NEW GLOUCESTER – Selectmen on Monday evening dedicated the 223rd annual town report to Avis Thurston Ford, a founding member of New Gloucester Rescue in 1975 and longtime community volunteer.

New Gloucester Selectman Steve Libby presents Avis Thurston Ford with a copy of the 2018 Town Report dedicated to her. Ford was a founding member of New Gloucester Rescue. Ellie Fells photo

“Avis is truly a gift to New Gloucester in so many ways,” New Gloucester Historical Society President Beverly Cadigan said during the dedication ceremony. “In the early 1970s, there was no New Gloucester Rescue. Avis was one of the 12 residents who took classes and qualified to become a basic EMT responder.”

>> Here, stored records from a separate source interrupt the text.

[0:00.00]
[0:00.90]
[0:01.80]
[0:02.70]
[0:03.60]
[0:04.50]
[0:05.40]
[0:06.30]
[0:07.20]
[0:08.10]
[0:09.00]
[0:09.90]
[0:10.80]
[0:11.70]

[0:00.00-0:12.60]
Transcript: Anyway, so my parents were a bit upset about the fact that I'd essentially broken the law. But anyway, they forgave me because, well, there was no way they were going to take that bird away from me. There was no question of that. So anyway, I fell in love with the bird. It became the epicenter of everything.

During her years with the rescue unit, Ford also worked full time at the Pineland center for the disabled.

She retired from the rescue service in 2015, then joined its auxiliary.

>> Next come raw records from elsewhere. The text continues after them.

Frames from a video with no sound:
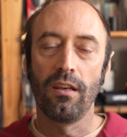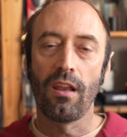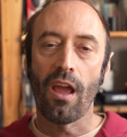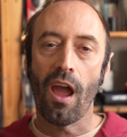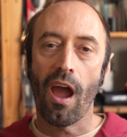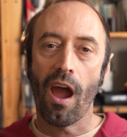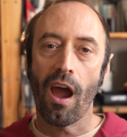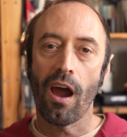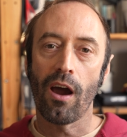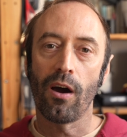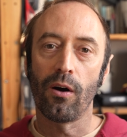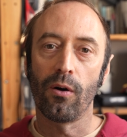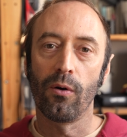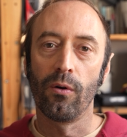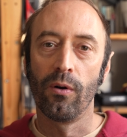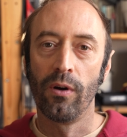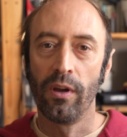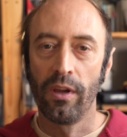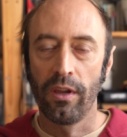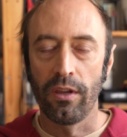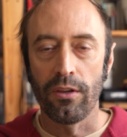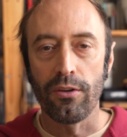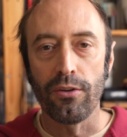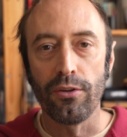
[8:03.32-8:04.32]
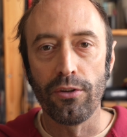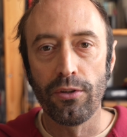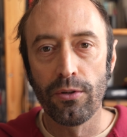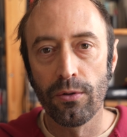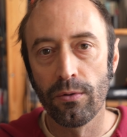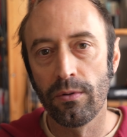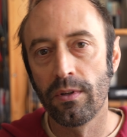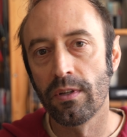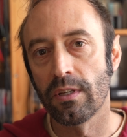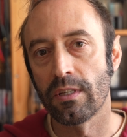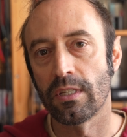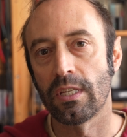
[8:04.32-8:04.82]
how
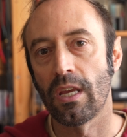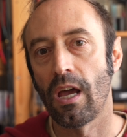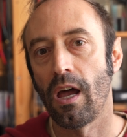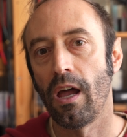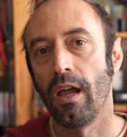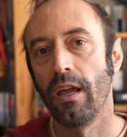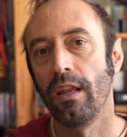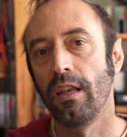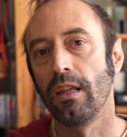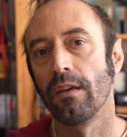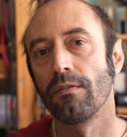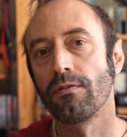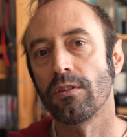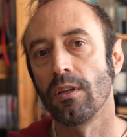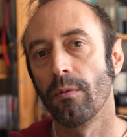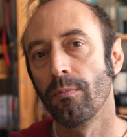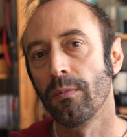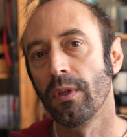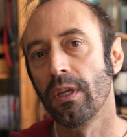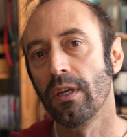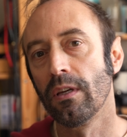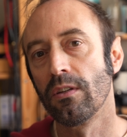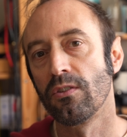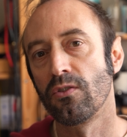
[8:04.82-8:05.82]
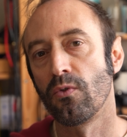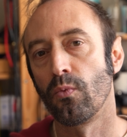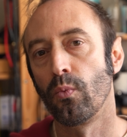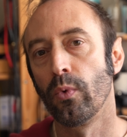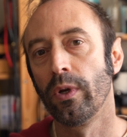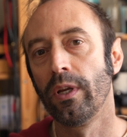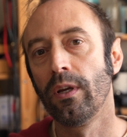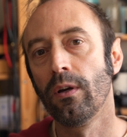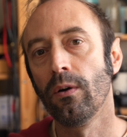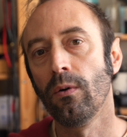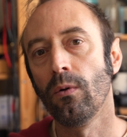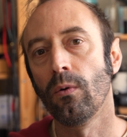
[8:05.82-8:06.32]
you decide if something is
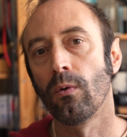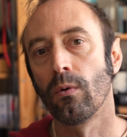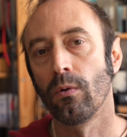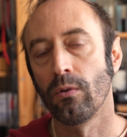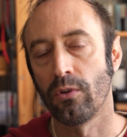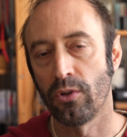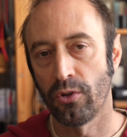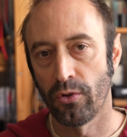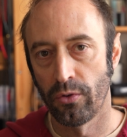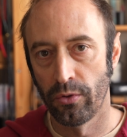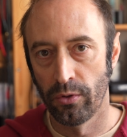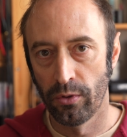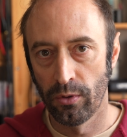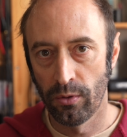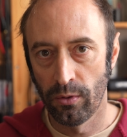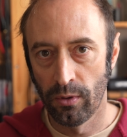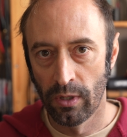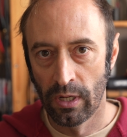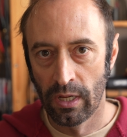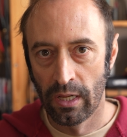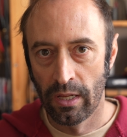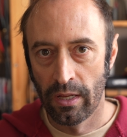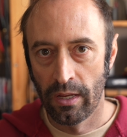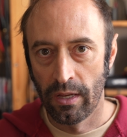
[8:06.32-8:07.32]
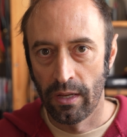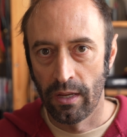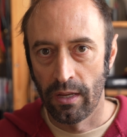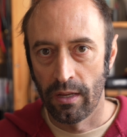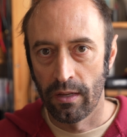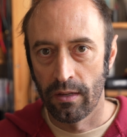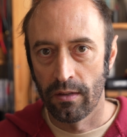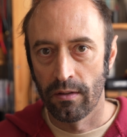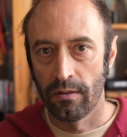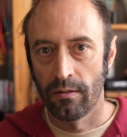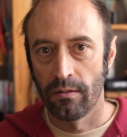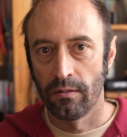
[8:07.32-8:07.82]
real or true
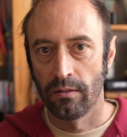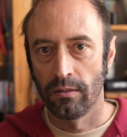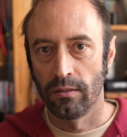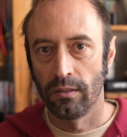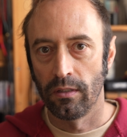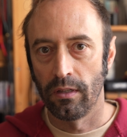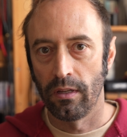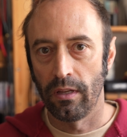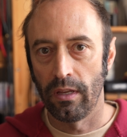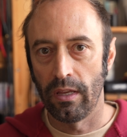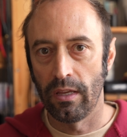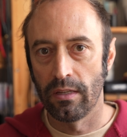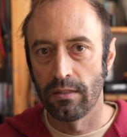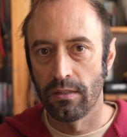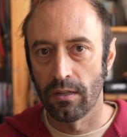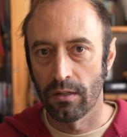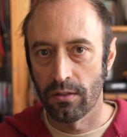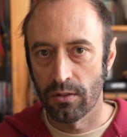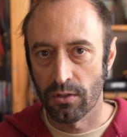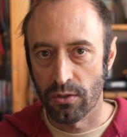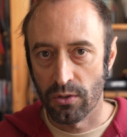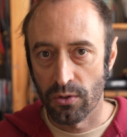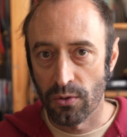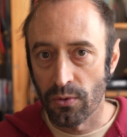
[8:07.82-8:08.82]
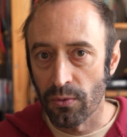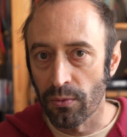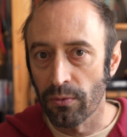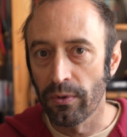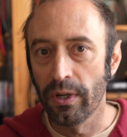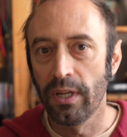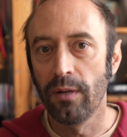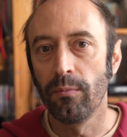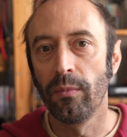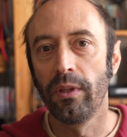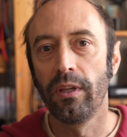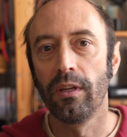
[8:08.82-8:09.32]
is
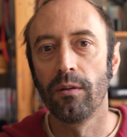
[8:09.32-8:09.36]
extremely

She also works part time for Pine Tree Home Health Care and volunteers with the Salvation Army.

As a longtime member of the New Gloucester Historical Society board of directors, she is overseer and chief baker for the 150 apple pies sold annually and makes all the biscuits for the society’s Strawberry Festival in June.

In other matters, the board agreed to retain consultants and hold an informational meeting on creating a Town Charter Commission. A group of residents has pushed for a charter, which defines the organization, powers, functions and essential procedures of municipal government. Voters will decide June 11 whether to establish a commission.

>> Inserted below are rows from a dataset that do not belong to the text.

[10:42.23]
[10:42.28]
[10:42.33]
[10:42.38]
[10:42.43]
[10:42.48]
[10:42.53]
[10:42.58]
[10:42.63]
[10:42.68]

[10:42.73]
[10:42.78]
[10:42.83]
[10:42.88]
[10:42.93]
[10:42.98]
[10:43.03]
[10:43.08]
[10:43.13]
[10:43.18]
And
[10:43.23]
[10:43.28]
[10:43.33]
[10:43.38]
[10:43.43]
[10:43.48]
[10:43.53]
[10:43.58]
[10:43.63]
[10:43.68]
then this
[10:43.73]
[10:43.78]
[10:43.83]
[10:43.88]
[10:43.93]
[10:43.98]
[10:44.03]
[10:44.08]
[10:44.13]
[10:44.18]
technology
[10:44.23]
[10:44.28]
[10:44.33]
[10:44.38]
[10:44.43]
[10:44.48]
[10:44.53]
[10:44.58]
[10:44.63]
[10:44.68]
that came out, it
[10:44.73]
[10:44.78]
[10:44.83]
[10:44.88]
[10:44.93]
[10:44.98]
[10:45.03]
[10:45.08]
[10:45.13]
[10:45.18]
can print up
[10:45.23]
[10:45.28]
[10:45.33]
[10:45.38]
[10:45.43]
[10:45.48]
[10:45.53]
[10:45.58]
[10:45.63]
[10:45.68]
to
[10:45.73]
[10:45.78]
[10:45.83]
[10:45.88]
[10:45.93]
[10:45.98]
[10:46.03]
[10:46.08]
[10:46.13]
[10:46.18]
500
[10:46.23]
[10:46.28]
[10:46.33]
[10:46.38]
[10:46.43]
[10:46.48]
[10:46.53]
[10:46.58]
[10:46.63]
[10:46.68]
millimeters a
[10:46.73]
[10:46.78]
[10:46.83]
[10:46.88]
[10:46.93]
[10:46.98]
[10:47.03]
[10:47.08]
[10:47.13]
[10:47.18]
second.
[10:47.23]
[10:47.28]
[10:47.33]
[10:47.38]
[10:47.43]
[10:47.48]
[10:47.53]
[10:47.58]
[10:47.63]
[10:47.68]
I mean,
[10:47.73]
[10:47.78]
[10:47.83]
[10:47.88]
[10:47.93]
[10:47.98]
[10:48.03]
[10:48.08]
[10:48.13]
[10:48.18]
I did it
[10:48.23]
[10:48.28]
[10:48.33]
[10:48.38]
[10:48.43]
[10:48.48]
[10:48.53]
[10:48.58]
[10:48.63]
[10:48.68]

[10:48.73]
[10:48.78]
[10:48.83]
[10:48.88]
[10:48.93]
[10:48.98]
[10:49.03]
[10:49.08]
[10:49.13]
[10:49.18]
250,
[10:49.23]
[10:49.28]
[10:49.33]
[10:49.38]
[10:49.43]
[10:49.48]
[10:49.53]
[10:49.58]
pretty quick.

Penny Hilton also asked about the inspection of the New Gloucester Public Library basement by the state Fire Marshal’s Office.

According to the report, it needs a sprinkler system and it off limits for public assembly. Also, the ceiling is too low to accommodate sprinklers, Town Manager Carrie Castonguay said.

The inspection was done for the new stairwell that was recently completed to allow as second exit.

The board continued revising a policy on using certain town buildings and grounds, and establishing rental fees for them. The properties include the community building, library meeting room, the fairgrounds pavilion, an ice rink and ball fields at the fairgrounds and on Rowe Station Road.

Selectmen also decided to keep the Senior Property Tax Assistance Ordinance on the May 6 annual town meeting warrant, but advised voters to reject it if more information is not received by then.

The ordinance offers an annual property tax credit of $1,000 to residents age 70 or older who have lived in town for at least 10 years and have an annual household income of $40,000 or less. Residents must apply for assistance annually.

Town officials said $50,000 would be taken from the undesignated fund balance to cover the first 50 applicants who qualify.

“This is needed,” Chairman Steve Libby said.